Kızlar kovalanırken cıyak cıyak bağırıyorlar. Sesleri okulun duvarlarına çarparken yankı yapıyor ve az ilerideki trafik duyulmaz oluyor.
Oğlanlarsa, her yakalandıklarında hileye başvurarak kızları yenilgiye uğratıp, üstünlük elde etmeye çalışıyorlar. Bazen cesaretlerini birleştirip itiraz eden kızlar, oyunların yenilenmesini talep ediyor. Oğlanlar boş durmuyor tabii. Sidik yarışına girer gibi, kızları irite ediyor ve hem öncülük hem de üstünlük elde etmeye çalışıyorlar. Kızlar, kolay kolay isteklerinden vazgeçmek istemeseler de, pes edip kenara çekilmeyi tercih ettikleri, bilinen bir gerçek onların dünyasında...

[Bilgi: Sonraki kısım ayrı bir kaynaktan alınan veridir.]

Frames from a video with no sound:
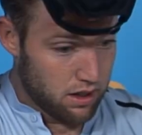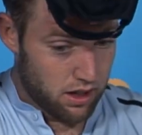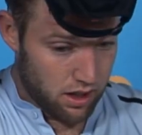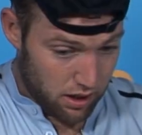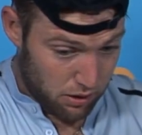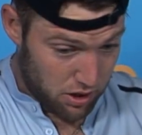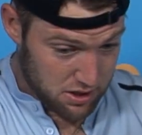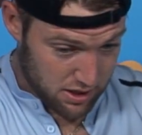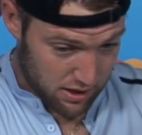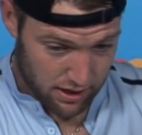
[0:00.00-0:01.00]

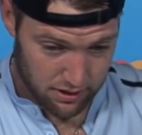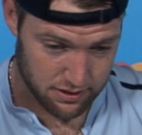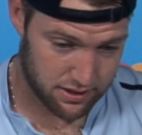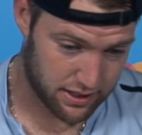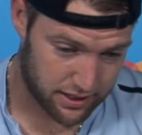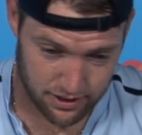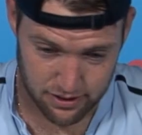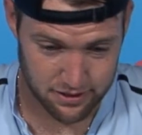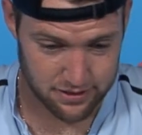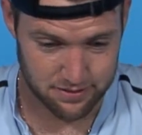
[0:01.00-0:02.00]
Was it? I
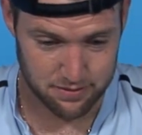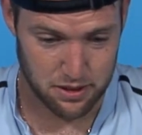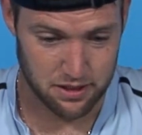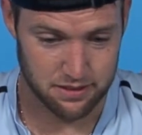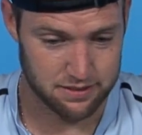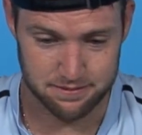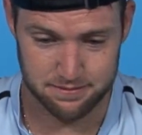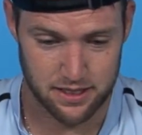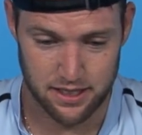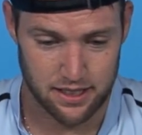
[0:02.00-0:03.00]
don't mean
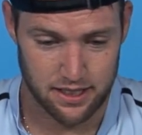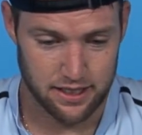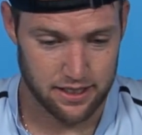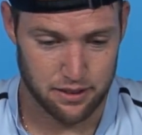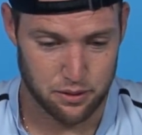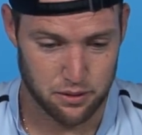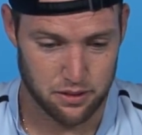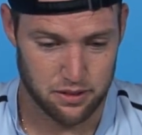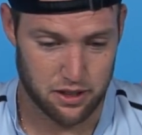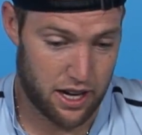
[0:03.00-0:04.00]

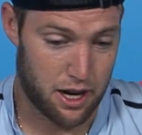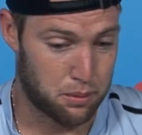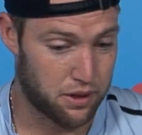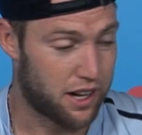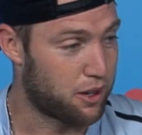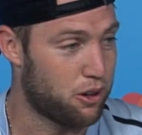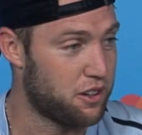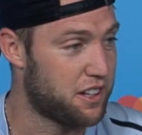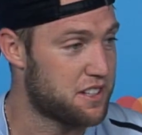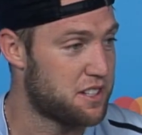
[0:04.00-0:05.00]
you got to play high
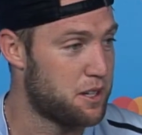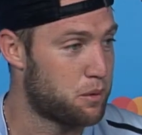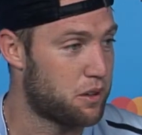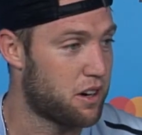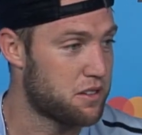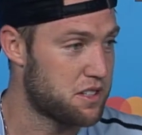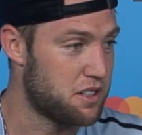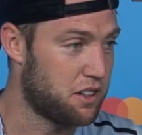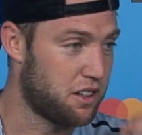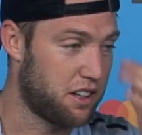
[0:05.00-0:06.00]
quality against him, or obviously
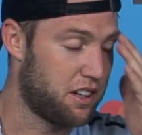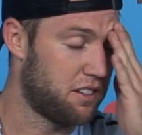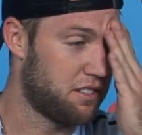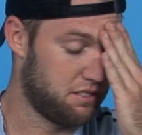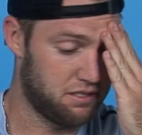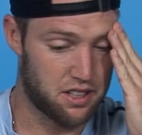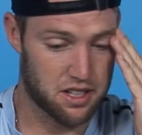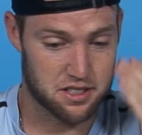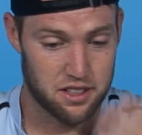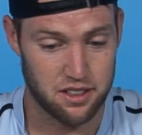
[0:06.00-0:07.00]
you're going to get
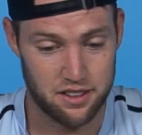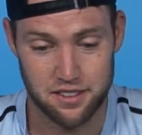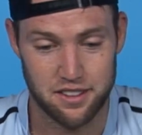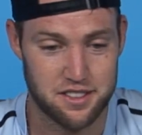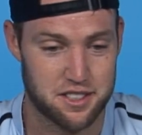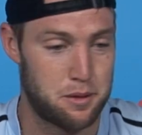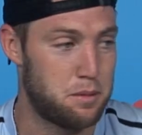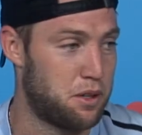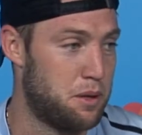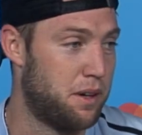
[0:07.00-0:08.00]
dusted and it's going to
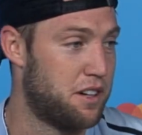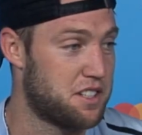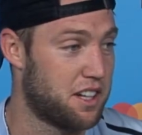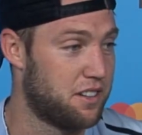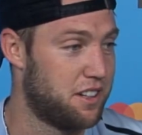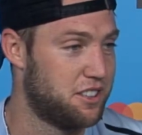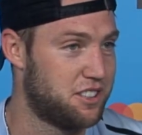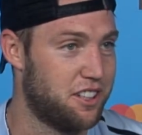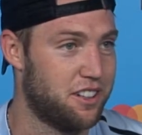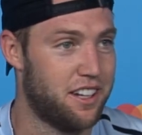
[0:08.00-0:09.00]
be pretty embarrassing out there.
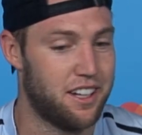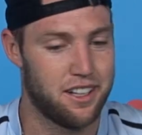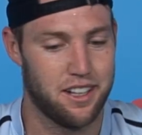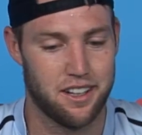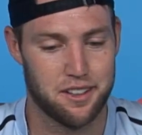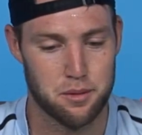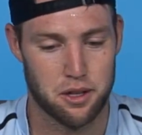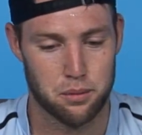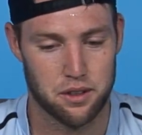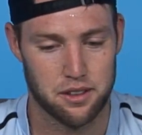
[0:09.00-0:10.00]
So you
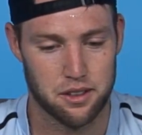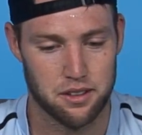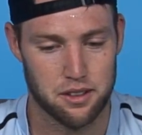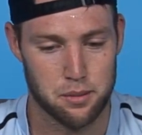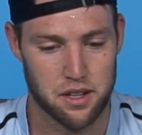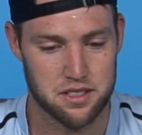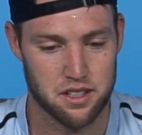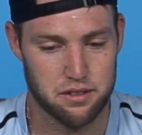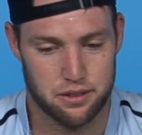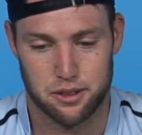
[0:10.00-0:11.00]
better bring your best
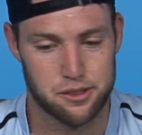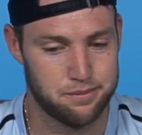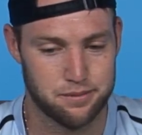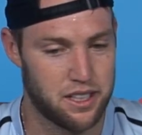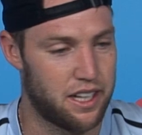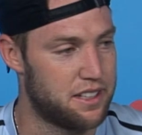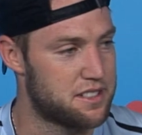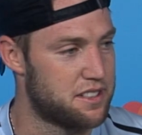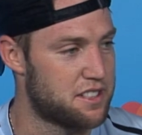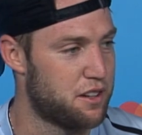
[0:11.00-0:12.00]
stuff, or
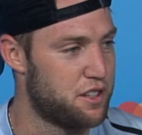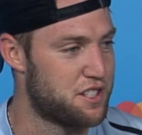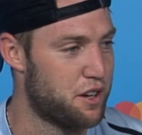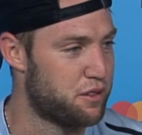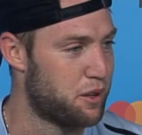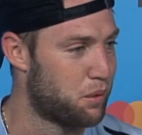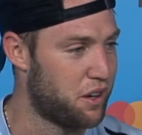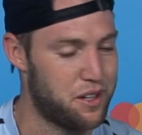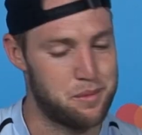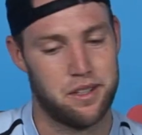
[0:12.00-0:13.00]
it's no fun
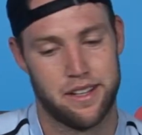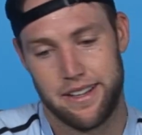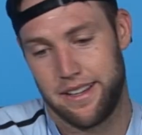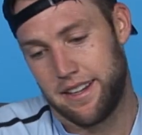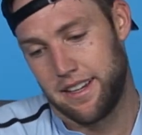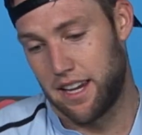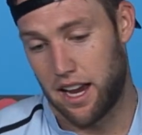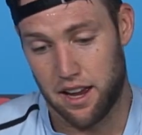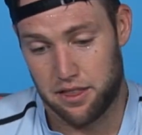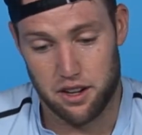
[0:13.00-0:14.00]
playing him.
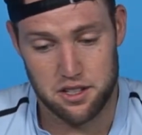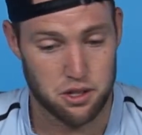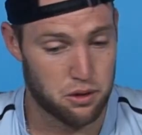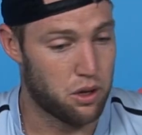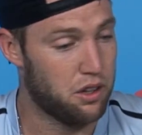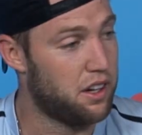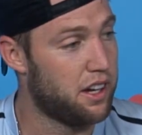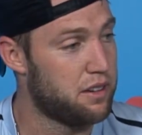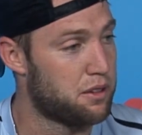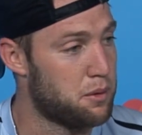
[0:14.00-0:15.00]
Yeah, I thought I served well
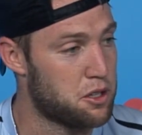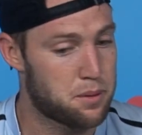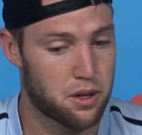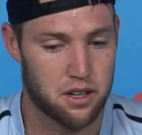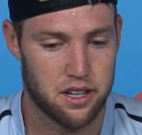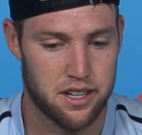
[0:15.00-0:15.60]
today for the most part.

Oğlanların arasında bazen fikir ayrılığı baş gösteriyor, tıpkı şimdi olduğu gibi. Onlardan bir kaçı, kızlardan yana tavır alarak, ”tamam, onların dediği gibi olsun, ne çıkar ki?” diyor. Öneri kabul görüyor! Ciyaklar son buluyor derhal. En çok duyulan sevinç bağırtıları ve gülüşleri oluyor. Evet, çoğunluğun dediği olunca, başka bir homojenlik ve armoni kazanıyor ilişkiler...
Bu bitmek tükenmek bilmeyen ve her tenefüste tekrarlanarak devam eden koşmalar, bağırmalar, yakalamalar, tartışmalar; kahkahalara karışıyor yeniden. Kovalamacalar zikzaklar halinde bütün alana yayılıyor. Nöbetçi pedagoglar, bir yandan bulundukları noktalarda olup bitenleri gözlemlerken, bir yandan da öğrencilerden gelen şikayetleri, talepleri yerine getirmeye çalışıyorlar.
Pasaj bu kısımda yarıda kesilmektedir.